In CBOW, the model learns to predict a target word based on the average representation of the surrounding context words. Through multiple iterations over a large corpus, the weights in the network (which ultimately form the word vectors) are adjusted to minimize the prediction error. These learned word vectors capture semantic relationships between words, enabling various natural language processing tasks.

Summary of CBOW

In the Continuous Bag of Words (CBOW) model, the goal is to predict a target word using the surrounding context words.
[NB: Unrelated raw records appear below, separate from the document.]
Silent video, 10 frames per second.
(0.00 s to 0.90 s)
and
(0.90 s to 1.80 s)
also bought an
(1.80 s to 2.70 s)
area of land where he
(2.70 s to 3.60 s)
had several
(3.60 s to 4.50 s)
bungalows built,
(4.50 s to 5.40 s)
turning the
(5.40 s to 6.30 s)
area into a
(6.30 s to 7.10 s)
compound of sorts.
Here's a more detailed breakdown:

1.      Context and Target Words:

    • Context Words: These are the words surrounding the target word within a defined window size.
    • Target Word: This is the word the model tries to predict based on the context words.
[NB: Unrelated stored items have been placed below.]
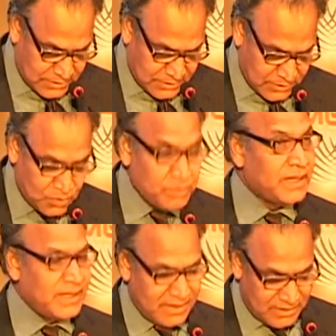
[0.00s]
to
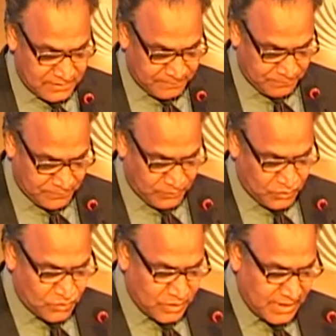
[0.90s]
be here
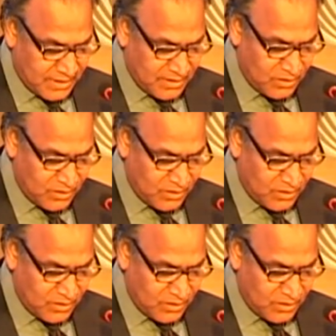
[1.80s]
to attain the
2.      Input Representation:

    • Each context word is converted into a one-hot vector, which is a binary vector of the size of the vocabulary with a single 1 indicating the word's position in the vocabulary and 0s elsewhere.

3.      Projection Layer:

    • The one-hot vectors of the context words are averaged.
    • This averaged vector is then multiplied by a weight matrix (W1) to produce a hidden layer representation, which captures the combined context information.

4.      Output Layer:

    • The hidden layer representation is multiplied by another weight matrix (W2) to produce scores for all words in the vocabulary.

5.      Softmax Function:

    • The scores are passed through the softmax function, which converts them into probabilities. These probabilities indicate the likelihood of each word in the vocabulary being the target word.

6.      Loss Function:

    • The model uses a loss function (typically negative log likelihood) to measure the difference between the predicted probabilities and the actual target word.
    • The loss is minimized through backpropagation, adjusting the weight matrices (W1 and W2) to improve predictions over time.

7.      Training Process:

    • The model is trained on a large corpus of text. Through multiple iterations (epochs), the weights are continuously updated to reduce the prediction error.

8.      Word Vectors:

    • The rows of the weight matrix W1 (after training) become the word vectors.
    • These vectors encode semantic relationships between words, such that words with similar meanings have similar vectors.

9.      Applications:

    • The learned word vectors can be used in various natural language processing (NLP) tasks, such as text classification, sentiment analysis, and machine translation, because they capture meaningful patterns and relationships in the data.

Key Takeaway

The CBOW model learns to predict a word based on its context, and through this process, it generates word vectors that encapsulate semantic relationships. These word vectors are valuable for numerous NLP applications, as they represent words in a way that reflects their meanings and relationships to other words in the vocabulary.